Just checked the signal strength on the Roamio OTA and the Bolt. The Bolt has about 1/2 the signal strength of the Roamio OTA from the splitter. Doesn't make sense. I'm going to check the cables now. Stay tuned.


----------



## JTHOJNICKI (Nov 30, 2015)

Just swapped the cables. The Bolt is showing half the signal strength of the new Roamio OTA with the exact same cabling. So, it's definitely differences in the tuner hardware.


----------



## shoman1994 (Jan 17, 2016)

That stinks.... No bolt for me if the tuners aren't at least as good.

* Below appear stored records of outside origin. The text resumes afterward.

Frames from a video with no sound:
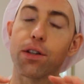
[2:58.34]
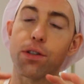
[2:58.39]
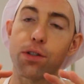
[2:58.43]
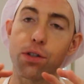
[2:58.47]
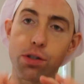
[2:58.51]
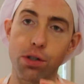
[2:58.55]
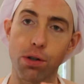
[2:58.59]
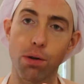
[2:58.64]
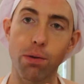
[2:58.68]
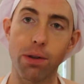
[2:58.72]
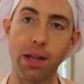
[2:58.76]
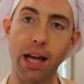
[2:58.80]

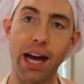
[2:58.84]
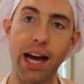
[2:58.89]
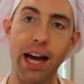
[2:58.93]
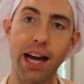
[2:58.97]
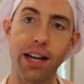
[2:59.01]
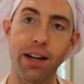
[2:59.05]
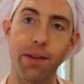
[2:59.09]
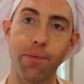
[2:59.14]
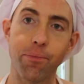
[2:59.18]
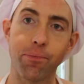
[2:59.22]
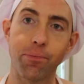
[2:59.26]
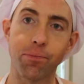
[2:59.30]
so
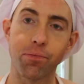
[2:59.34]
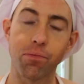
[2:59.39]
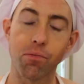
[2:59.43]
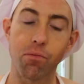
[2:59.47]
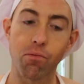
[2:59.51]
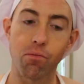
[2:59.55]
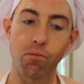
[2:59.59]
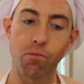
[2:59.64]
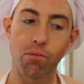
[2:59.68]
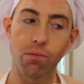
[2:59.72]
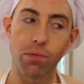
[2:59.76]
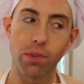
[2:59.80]
that
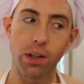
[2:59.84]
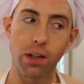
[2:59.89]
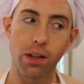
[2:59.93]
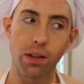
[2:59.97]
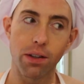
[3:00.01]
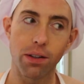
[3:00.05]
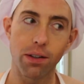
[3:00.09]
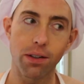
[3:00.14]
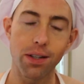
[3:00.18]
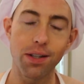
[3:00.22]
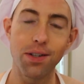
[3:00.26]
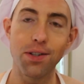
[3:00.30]

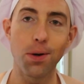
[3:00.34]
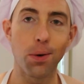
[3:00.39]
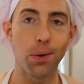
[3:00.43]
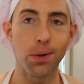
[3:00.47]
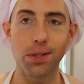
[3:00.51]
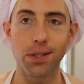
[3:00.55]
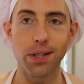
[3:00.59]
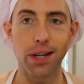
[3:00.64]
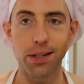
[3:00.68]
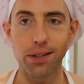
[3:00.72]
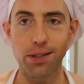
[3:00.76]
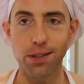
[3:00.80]
you know,
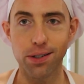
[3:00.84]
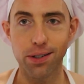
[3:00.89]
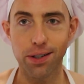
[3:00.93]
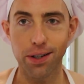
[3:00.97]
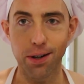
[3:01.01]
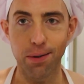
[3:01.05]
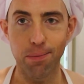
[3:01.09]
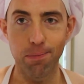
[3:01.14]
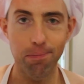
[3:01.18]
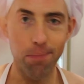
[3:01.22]
it's not just gonna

Sent from my XR6P10 using Tapatalk


----------



## shwru980r (Jun 22, 2008)

You might want to test each one individually with no splitter and test with a different splitter.


----------



## rainwater (Sep 21, 2004)

JTHOJNICKI said:


> Just swapped the cables. The Bolt is showing half the signal strength of the new Roamio OTA with the exact same cabling. So, it's definitely differences in the tuner hardware.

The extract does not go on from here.